ICMPC

ICMPC Day One – Symposium on Infant Development

There were three papers in this symposium, which focused on the effects of musical experience on musical development during infancy. They were nicely organised to include one paper on newborns, one on 6-12 month olds, and finally one on toddlers.  Glenn Schellenberg provided discussion at the end.

1) Henkjan Honing presented a study which investigated whether beat induction is a fundamental cognitive mechanism contributing to musicality and the origins of music. In order to answer this question his research group sought to determine if newborn babies (2 days) can induce the beat in music. If newborns notice a change to a beat then the assumption is that we are born with the ability to induce the beat in the first place. And if we are born with this ability then it must be an important feature of our musical evolution.

His method was EEG and specifically he looked for evidence of an Event Related Potential known as the MMN.  This is an early negativity that occurs when there is a change in an auditory stimulus. First he showed that newborns MMNs are atypical – the difference is still there but it is slightly positive.  But once he had established what a newborn MMN looked like, he measured EEG responses to different drum beats. He found that newborns did notice when a downbeat was absent, as evidenced by a newborn MMN, suggesting that they can detect rhythmic regularities in music. He finished by pointing out that while learning later in life is clearly still important, the presence of beat induction in newborns supports the idea that this skill is fundamental to the evolution of music.

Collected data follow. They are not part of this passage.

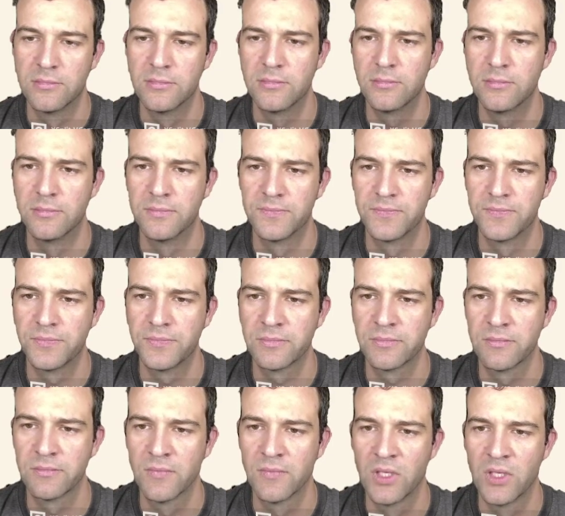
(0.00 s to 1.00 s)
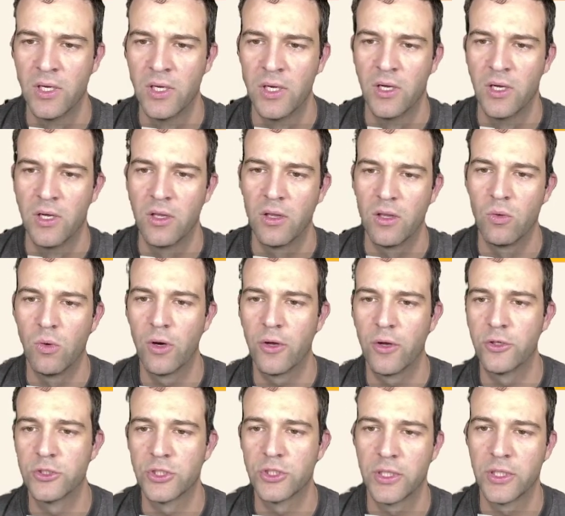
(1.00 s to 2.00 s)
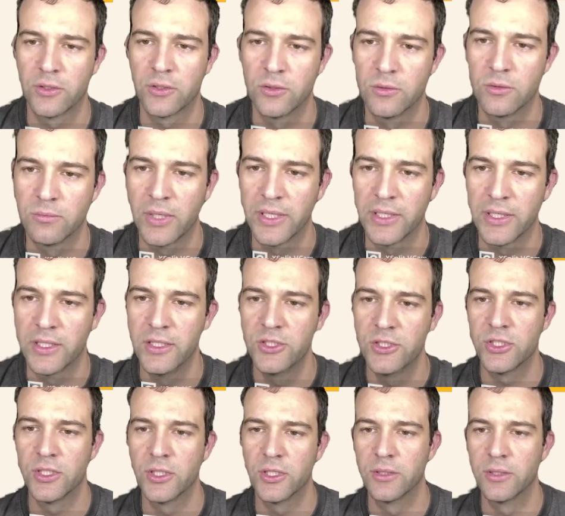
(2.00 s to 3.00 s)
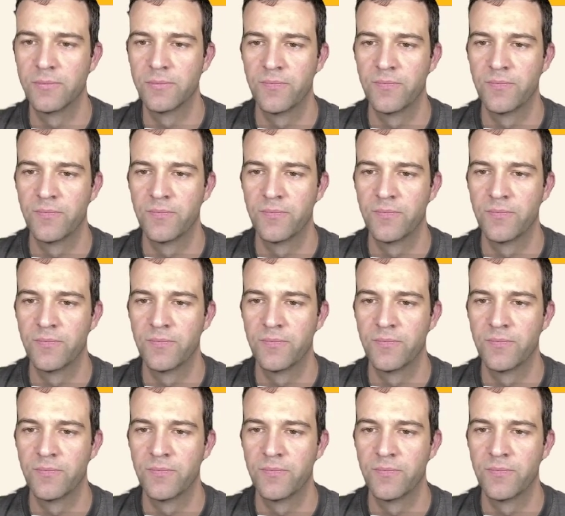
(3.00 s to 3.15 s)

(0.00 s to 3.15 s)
The Water Cycle by Keisha.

2)  Judy Plantinga then presented a study she did with Sandra Trehub looking at preferential looking in infants to consonant and dissonant sounds. They tried to use more ecologically valid stimuli than has been used in the past (simple melodies) since it is more common in reality for us to hear dissonance in harmony. They wanted to know if infants as young as 6 and 12 months have a preference for looking towards consonant or dissonant sounds.  They made the important point that even if they found an effect, this doesn’t mean that the babies actually prefer either sound; only that it holds their attention for longer.

They conducted three different studies using different types of music. In simple melodies they showed no effect of dissonance for either age group. In chords the 12 month olds looked for longer at the dissonant stimuli, but the 6 month olds had no preference. In extremely dissonant harmonies they again found no effects. Overall therefore there seemed to be no evidence for attentional bias to dissonance in babies.

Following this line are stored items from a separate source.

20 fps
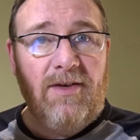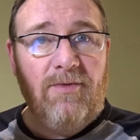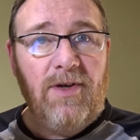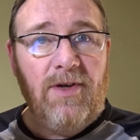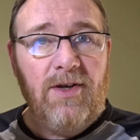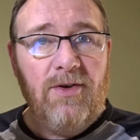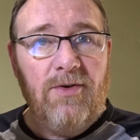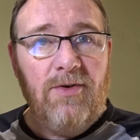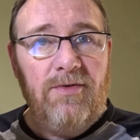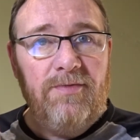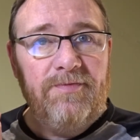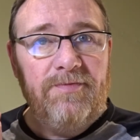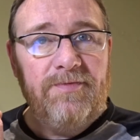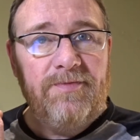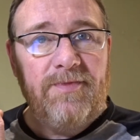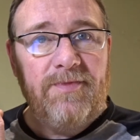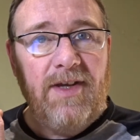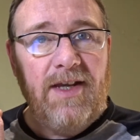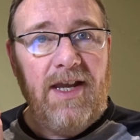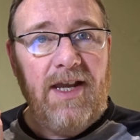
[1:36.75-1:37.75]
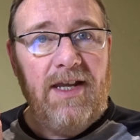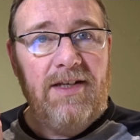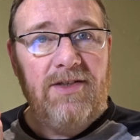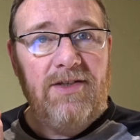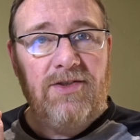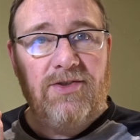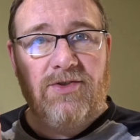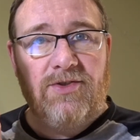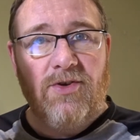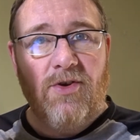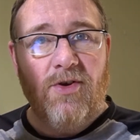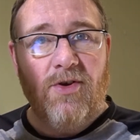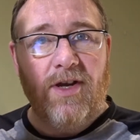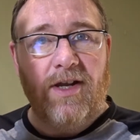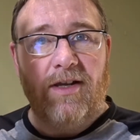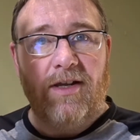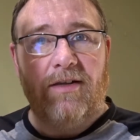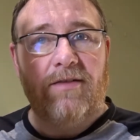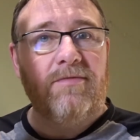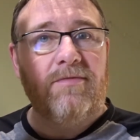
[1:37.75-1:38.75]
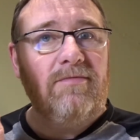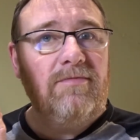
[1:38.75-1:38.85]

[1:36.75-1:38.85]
we go, a Kentish strong ale.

3) Laurel Trainor then presented a final study looked at whether musical training was possible in infancy. Studies have previously shown positive effects of music lessons but never in very young children. Laurel’s group focused on Suzuki training for their experimental condition and listening to ‘Baby Einstein’ CDs while playing for their control. They took many outcome measures including home behaviour (parent report), tonality development, brain development (EEG to MMN again), attention, gesture, and social/emotional development.

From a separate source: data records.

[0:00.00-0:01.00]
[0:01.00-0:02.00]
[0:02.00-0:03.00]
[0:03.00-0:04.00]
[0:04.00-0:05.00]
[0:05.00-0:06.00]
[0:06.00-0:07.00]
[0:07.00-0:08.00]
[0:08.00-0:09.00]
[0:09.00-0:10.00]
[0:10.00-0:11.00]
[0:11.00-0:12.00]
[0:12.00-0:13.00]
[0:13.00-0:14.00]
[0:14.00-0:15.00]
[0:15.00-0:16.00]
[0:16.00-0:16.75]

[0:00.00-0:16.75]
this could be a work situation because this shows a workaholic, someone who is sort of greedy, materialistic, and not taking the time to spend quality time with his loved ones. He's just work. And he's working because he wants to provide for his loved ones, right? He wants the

After 6 months of participation in one of these two weekly classes the results were as follows. The Suzuki group showed more development of tonality, a faster MMN latency to pitch changes, earlier development of communicative gestures, less crying and fussing at home, and increased curiosity with their approach to new objects. Also more smiling and laughter 🙂 They concluded that babies can benefit from active musical training at a young age, but noted the likely importance of active parental involvement in the classes (which is likely to also affect their measures as well since a lot of them were parental report).

In discussion Glenn praised the ingenuity of the studies and the interesting findings. He also noted a few thoughts or questions for future work.

1)      Can we really consider the newborn MMN as measuring the same thing as the adult MMN, given their different EEG signature?

2)      An appreciation of dissonance is also a factor of cultural evolution, an example being our changing attitude to the level of dissonance heard in a perfect 4th.

3)      He wondered whether babies are likely to look for longer at sounds they do not prefer, a point which triggered lively discussion!

4)      He suggested that very young babies probably are probably only encoding contour in melodies which might be why changes in interval that created dissonance seemed to not be having a large effect.

5)      He revived concerns regarding the use of parental reports for changes in children behaviour. He also pointed out that the Suzuki lessons were likely to be more of a positive experience for the parents, which could have knock on effects for parent-child interactions at home. Also he pointed out that Suzuki classes were likely to have far more structure than a listening to music while playing class.  Laurel agreed with all these points and also indicated her interest in conducting future studies that investigate the role of “attention training” – suggesting that music was a unique ‘internally motivating’ stimuli for this kind of training in babies.

A fascinating session showing the evolution of this field is on the move! Great to see use of EEG in quantifying development effects, and the interest in children at all stages of development.